WHAT THE TASK REQUIRES:
Output every entry below word for word, without its pictures.

(DATA FOR THIS TASK)

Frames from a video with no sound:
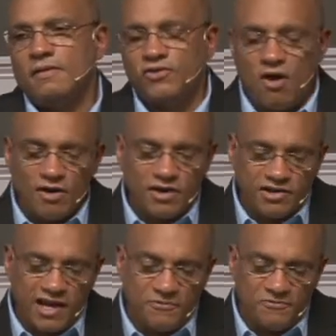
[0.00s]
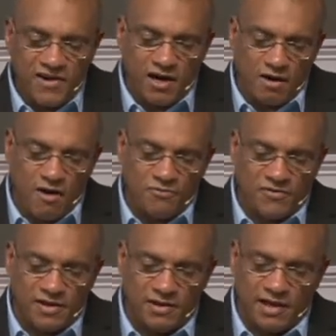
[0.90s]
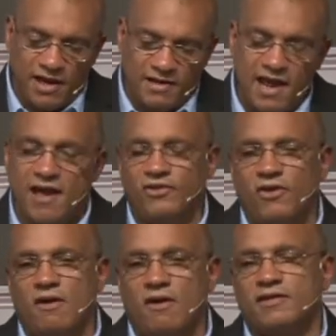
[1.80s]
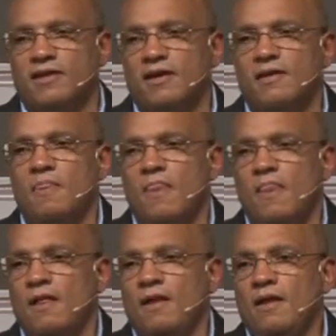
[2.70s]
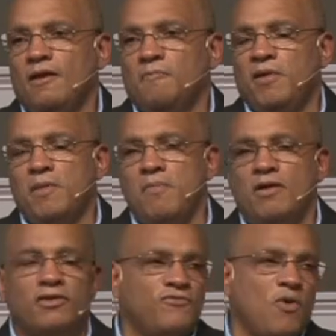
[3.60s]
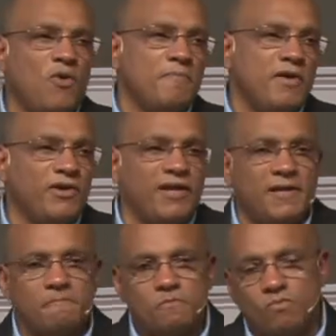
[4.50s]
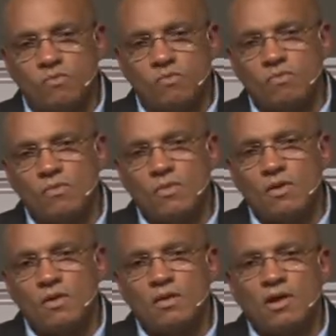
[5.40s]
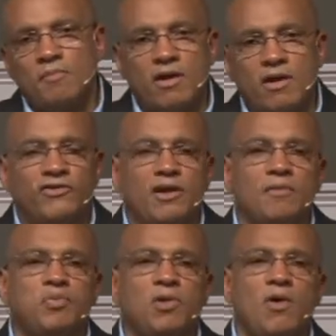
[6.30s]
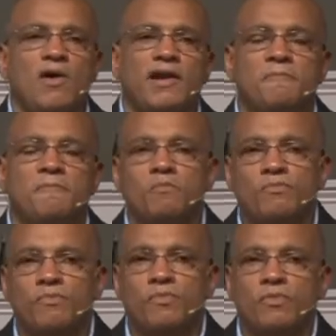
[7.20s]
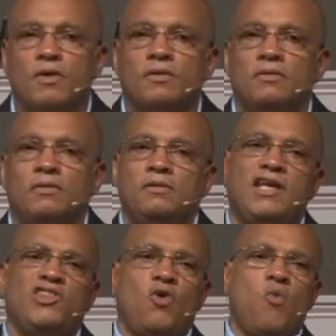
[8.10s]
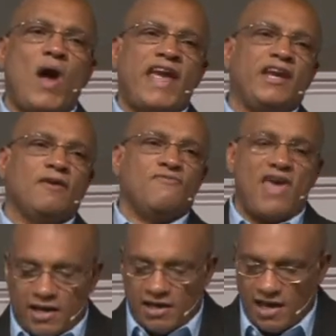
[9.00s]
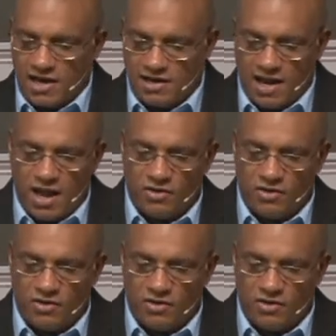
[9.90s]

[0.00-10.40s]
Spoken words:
It's hard to take fear off and lay it down. It's hard to be among the 40 million America's unemployed and take the weight of that and lay it down.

(End DATA FOR THIS TASK)

EXPECTED OUTPUT:
Frames from a video with no sound:
[0.00s]
[0.90s]
[1.80s]
[2.70s]
[3.60s]
[4.50s]
[5.40s]
[6.30s]
[7.20s]
[8.10s]
[9.00s]
[9.90s]

[0.00-10.40s]
Spoken words:
It's hard to take fear off and lay it down. It's hard to be among the 40 million America's unemployed and take the weight of that and lay it down.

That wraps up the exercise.